One of my PhD students is having her viva today and this means a day of extraordinary tension and non-productivity for me. I will spend today pacing the room, making more and more coffee, web surfing and generally fretting.
Past experience doesn’t help. I have had around 20 students go through this process and they’ve all made it to their PhDs. Every viva is equally tortuous though. These people have trusted me to guide them to their doctorates and have invested so many years and so much effort in the process. What if, just what if I have fouled up somehow? Even when the examiners are smiling and reassuring to me and strongly convey the message that all will be well, the uneasiness remains.

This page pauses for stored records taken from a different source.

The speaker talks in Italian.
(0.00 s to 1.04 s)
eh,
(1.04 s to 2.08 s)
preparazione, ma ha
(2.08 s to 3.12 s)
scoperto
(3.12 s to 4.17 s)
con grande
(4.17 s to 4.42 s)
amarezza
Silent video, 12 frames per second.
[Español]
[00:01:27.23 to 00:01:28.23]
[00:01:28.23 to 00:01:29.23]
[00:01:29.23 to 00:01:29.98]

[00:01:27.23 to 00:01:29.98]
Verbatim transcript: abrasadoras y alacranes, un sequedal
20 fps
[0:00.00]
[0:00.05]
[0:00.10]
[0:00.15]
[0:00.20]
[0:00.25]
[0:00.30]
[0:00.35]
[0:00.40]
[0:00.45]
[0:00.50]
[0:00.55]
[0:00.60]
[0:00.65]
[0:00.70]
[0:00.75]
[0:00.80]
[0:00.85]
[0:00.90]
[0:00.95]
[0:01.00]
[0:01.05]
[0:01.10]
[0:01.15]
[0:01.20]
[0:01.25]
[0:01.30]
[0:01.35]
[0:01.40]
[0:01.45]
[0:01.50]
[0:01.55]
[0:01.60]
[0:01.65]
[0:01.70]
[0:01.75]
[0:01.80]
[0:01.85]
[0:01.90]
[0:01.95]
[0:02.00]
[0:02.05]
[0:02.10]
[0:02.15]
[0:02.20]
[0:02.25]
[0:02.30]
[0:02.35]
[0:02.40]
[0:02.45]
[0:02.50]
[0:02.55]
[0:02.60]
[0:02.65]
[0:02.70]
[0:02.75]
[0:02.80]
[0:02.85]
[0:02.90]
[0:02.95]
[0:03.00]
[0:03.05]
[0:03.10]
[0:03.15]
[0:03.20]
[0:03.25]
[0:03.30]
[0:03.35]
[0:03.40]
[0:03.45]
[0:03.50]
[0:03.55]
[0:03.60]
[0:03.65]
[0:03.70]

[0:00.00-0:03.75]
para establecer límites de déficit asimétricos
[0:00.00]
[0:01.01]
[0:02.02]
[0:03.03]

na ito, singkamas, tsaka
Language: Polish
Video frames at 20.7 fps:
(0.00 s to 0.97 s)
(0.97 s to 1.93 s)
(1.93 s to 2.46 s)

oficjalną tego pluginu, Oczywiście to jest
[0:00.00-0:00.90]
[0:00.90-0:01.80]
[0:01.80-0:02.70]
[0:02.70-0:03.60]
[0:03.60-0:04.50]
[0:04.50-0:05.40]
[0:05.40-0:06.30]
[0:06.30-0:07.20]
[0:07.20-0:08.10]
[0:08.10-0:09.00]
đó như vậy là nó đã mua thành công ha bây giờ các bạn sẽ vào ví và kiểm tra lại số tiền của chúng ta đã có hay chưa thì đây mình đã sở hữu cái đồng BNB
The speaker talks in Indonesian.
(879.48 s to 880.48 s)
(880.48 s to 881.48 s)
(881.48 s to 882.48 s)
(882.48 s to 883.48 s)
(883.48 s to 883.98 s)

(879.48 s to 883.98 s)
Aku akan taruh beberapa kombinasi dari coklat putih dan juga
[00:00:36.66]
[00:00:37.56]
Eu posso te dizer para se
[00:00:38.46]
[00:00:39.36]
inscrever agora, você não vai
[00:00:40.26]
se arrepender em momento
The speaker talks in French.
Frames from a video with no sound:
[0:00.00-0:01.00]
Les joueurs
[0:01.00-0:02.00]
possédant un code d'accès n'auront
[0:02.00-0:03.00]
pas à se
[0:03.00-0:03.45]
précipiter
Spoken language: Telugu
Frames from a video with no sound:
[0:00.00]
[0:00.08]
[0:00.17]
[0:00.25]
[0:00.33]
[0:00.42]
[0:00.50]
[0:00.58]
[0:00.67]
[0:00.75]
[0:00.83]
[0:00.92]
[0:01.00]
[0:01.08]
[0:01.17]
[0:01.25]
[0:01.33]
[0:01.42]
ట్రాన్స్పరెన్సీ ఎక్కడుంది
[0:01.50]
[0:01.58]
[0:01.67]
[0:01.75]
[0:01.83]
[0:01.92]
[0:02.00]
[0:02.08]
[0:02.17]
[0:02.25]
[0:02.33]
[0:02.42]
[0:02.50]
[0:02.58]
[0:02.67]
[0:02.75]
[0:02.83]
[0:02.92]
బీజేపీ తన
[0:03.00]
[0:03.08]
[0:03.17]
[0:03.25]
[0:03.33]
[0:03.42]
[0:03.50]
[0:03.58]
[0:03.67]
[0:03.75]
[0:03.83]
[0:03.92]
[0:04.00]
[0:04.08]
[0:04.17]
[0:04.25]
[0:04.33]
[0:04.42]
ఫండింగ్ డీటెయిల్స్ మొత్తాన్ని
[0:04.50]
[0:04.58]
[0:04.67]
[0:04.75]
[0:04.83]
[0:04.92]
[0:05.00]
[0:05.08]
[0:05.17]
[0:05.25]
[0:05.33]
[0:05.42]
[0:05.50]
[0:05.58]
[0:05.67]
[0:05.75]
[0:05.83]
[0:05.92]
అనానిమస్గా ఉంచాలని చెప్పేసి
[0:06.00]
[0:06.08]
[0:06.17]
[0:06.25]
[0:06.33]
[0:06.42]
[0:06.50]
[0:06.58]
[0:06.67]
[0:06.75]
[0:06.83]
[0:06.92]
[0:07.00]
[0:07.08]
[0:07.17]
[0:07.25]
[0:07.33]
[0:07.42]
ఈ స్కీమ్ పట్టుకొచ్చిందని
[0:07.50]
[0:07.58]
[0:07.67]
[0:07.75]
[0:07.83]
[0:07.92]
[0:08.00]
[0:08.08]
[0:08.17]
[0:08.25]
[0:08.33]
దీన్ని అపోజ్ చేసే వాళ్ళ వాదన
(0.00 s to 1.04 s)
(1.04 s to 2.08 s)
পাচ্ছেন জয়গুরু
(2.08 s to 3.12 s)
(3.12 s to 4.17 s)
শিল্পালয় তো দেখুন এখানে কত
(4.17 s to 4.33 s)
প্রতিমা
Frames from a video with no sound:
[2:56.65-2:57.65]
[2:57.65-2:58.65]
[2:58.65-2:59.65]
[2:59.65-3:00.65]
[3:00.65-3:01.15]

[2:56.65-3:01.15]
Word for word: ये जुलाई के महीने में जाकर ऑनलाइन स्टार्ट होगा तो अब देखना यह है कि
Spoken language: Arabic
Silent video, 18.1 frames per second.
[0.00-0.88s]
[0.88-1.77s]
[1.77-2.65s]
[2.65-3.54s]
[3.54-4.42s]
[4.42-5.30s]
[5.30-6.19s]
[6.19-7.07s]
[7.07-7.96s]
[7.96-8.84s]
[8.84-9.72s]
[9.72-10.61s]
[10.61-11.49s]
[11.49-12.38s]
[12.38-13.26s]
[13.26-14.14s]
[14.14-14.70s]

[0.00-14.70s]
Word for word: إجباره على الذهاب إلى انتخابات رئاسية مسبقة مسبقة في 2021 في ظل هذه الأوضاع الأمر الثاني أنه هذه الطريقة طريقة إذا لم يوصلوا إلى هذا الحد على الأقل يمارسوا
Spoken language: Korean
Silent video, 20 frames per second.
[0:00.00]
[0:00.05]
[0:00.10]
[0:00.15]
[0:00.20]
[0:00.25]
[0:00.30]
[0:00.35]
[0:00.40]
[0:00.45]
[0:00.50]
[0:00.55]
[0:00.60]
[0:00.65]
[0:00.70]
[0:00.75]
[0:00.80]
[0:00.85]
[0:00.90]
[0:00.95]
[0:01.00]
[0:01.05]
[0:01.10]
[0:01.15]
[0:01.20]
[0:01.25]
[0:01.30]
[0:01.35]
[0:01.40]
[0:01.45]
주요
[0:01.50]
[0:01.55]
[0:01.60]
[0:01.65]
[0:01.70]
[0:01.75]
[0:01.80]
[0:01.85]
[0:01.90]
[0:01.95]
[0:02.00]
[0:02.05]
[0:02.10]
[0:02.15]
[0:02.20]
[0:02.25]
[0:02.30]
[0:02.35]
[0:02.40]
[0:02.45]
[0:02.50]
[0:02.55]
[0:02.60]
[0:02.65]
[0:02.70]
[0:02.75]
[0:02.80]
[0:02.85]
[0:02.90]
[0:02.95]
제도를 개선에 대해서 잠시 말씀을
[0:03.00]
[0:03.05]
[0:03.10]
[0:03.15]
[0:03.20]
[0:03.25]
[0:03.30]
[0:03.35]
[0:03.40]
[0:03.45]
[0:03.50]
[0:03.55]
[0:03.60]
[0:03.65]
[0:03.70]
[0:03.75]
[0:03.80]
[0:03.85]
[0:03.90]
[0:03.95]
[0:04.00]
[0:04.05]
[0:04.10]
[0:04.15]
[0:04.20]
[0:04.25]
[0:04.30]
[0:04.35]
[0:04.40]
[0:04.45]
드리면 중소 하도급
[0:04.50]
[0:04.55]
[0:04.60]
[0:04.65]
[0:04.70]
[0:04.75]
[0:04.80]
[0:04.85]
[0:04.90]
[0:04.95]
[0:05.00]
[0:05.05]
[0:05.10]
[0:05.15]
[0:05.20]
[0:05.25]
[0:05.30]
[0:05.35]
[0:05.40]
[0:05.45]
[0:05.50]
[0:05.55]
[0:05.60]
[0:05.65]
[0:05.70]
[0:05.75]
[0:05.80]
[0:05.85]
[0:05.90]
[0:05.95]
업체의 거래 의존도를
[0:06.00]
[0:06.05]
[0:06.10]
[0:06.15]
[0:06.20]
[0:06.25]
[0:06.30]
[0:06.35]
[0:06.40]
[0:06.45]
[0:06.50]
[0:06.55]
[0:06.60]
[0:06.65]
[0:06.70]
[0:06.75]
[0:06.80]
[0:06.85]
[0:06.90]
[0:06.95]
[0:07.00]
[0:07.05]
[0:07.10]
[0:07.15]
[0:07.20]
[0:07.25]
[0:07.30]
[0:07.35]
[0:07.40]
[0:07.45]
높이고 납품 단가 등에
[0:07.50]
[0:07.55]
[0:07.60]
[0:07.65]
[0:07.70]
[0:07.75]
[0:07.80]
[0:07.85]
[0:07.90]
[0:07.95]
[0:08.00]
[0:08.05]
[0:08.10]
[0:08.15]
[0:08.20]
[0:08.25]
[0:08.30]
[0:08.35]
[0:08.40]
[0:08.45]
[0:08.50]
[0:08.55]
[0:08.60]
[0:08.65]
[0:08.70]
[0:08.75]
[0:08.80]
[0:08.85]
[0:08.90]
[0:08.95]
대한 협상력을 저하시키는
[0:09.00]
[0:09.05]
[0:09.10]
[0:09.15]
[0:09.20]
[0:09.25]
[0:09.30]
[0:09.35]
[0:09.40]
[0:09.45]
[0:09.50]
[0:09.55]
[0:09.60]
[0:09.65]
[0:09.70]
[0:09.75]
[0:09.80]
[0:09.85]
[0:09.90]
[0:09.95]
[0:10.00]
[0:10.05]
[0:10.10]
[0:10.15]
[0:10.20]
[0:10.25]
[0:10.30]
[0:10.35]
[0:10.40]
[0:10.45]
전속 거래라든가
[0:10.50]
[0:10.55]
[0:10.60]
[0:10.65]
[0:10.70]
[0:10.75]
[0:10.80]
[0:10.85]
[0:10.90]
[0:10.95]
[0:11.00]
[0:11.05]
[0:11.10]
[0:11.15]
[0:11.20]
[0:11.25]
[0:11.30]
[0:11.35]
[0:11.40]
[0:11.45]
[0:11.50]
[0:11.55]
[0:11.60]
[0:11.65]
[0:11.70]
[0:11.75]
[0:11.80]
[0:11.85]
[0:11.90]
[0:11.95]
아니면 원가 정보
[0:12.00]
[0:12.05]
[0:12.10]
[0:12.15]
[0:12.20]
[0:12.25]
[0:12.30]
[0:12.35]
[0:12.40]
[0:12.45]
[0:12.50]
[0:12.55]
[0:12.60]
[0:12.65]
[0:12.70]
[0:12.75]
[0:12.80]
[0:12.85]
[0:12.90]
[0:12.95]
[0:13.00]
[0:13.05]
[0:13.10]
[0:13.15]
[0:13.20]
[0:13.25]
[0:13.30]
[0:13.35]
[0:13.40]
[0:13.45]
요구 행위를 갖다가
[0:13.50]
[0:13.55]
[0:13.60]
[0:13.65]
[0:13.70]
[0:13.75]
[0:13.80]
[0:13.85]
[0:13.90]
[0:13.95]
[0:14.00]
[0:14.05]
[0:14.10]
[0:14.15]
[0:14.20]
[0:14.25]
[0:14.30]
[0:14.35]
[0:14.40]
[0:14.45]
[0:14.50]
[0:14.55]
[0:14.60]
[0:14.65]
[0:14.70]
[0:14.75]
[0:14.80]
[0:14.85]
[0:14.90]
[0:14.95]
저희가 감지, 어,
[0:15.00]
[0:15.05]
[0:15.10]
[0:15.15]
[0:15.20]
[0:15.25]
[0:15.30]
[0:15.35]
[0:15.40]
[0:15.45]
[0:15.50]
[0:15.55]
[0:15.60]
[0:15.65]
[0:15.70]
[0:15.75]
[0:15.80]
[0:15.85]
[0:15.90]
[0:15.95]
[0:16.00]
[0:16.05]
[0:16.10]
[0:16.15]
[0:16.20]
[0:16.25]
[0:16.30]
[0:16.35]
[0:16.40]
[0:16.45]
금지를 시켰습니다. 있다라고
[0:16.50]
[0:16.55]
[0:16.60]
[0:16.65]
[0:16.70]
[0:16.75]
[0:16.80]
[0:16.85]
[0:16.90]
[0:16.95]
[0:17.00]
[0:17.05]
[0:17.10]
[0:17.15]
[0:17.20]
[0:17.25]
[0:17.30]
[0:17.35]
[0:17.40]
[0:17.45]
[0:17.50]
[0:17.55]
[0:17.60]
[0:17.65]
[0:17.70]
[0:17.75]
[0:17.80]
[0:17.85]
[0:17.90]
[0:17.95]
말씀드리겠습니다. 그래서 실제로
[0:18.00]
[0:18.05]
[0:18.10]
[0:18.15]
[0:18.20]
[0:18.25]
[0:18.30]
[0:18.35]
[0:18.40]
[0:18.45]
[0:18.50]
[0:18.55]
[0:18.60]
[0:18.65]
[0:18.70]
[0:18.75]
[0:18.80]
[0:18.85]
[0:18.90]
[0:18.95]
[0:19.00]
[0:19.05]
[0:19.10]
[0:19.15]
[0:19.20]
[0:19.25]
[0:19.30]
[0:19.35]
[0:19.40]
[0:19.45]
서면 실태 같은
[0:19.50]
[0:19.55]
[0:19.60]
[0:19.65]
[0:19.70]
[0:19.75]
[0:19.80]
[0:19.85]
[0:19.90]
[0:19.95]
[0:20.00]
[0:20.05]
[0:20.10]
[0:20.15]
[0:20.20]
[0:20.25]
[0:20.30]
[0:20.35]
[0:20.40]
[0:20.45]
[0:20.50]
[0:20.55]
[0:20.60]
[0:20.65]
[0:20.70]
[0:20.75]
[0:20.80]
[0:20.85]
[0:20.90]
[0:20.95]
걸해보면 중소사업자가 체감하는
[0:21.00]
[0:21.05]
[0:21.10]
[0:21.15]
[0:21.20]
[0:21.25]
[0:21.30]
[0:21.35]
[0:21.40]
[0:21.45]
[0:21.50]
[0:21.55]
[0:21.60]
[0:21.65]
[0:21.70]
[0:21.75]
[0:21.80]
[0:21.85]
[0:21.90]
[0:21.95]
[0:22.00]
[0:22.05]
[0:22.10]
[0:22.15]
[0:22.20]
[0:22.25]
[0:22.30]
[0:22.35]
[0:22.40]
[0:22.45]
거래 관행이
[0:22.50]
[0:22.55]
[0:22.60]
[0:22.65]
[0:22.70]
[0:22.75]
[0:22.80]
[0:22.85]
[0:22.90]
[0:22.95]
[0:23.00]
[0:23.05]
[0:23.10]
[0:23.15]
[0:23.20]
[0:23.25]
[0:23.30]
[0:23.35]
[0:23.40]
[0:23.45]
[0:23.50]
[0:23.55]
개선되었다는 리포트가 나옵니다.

The really nerve-wracking element of the PhD viva is the open-ended nature of it. Nobody knows how long it will last, so as the person who waits anxiously outside the tension is exacerbated with every passing hour. I’ve been involved in a lot of viva’s as both internal and external examiner and they have varied from 1 hour to 8 hours and I work on the assumption that if my student hasn’t emerged after about 2 ½ hours things might be getting sticky. Or maybe they’ve finished and are just having a jolly post-viva chat. And then there is the wide range of decisions that the examiners can make- everything from pass with no corrections through to a full rewrite and resubmission, or worse. Will I have a happy student at the end of this, or will there be pieces to pick up, recrimination to face?
To be honest I would much rather go into the room and do the viva for them, but I suppose that defeats the object. I often think that the European norm of having an open defence is so much better. At least then the supervisor can see what is unfolding. Often those happen with all of the candidate’s family and friends present, so it is hard for the examiners to be too harsh.
Nothing can prepare the student for the viva either. The examiners can ask anything, at any level, about anything in the thesis or remotely related to the subject matter. The students just have to be at the doctoral level and need to be able to think on their feet. As supervisor I’ve given some of my students a mock viva before the real event and the feedback tends to be that I am horrible and the real examiner was much nicer. I’ve tried not bothering with that and telling the students to just relax and enjoy an intellectual discussion between equals. Then I worry that I’ve short-changed them and possibly sent them to their doom unprepared.
So- we are now into the second hour of this viva. How much longer? Are we nearly there yet?